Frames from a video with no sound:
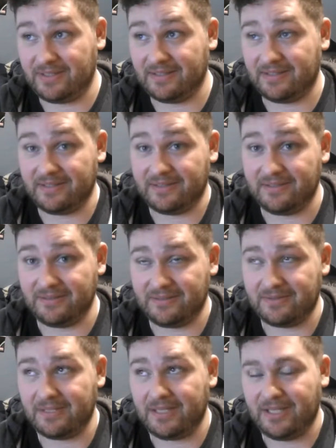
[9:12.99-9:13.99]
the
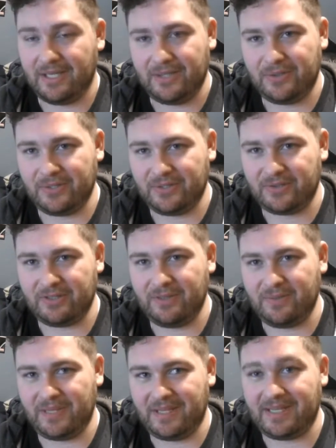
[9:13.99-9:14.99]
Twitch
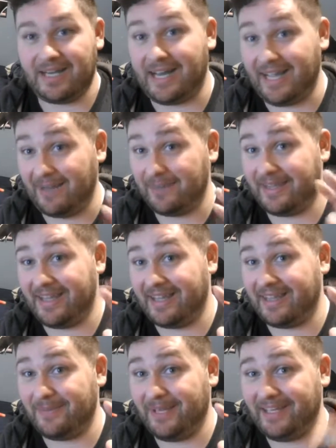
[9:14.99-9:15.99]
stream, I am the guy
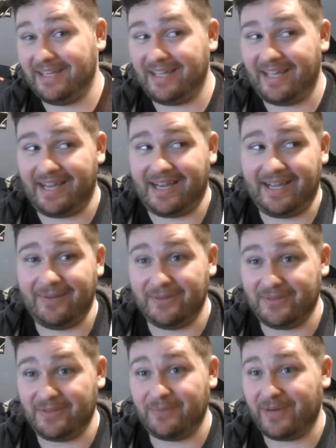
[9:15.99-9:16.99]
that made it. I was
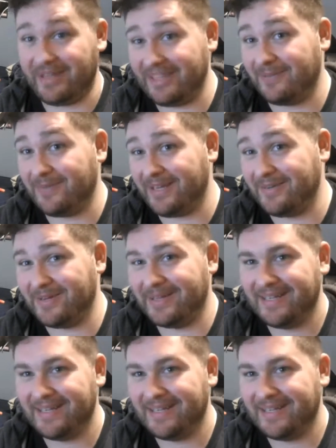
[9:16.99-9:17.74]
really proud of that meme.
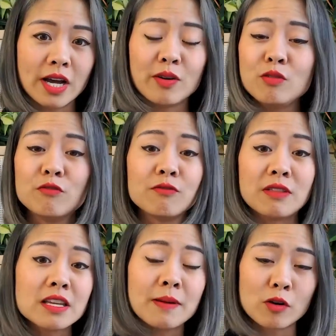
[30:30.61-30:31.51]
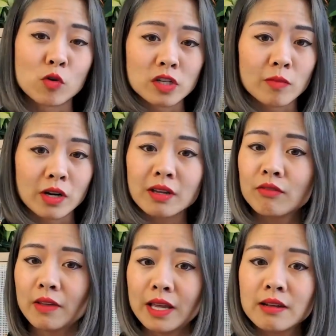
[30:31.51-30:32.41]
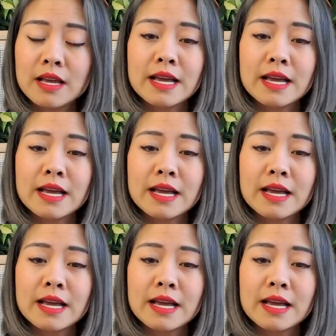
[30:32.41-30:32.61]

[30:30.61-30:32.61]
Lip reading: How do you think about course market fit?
§
**PROBLEM**
What is needed is an exact copy of the lines from the one with "[9:13.99-9:14.99]" through the end of the data above, both included, minus any pictures.

**PROBLEM SOLUTION**
[9:13.99-9:14.99]
Twitch
[9:14.99-9:15.99]
stream, I am the guy
[9:15.99-9:16.99]
that made it. I was
[9:16.99-9:17.74]
really proud of that meme.
[30:30.61-30:31.51]
[30:31.51-30:32.41]
[30:32.41-30:32.61]

[30:30.61-30:32.61]
Lip reading: How do you think about course market fit?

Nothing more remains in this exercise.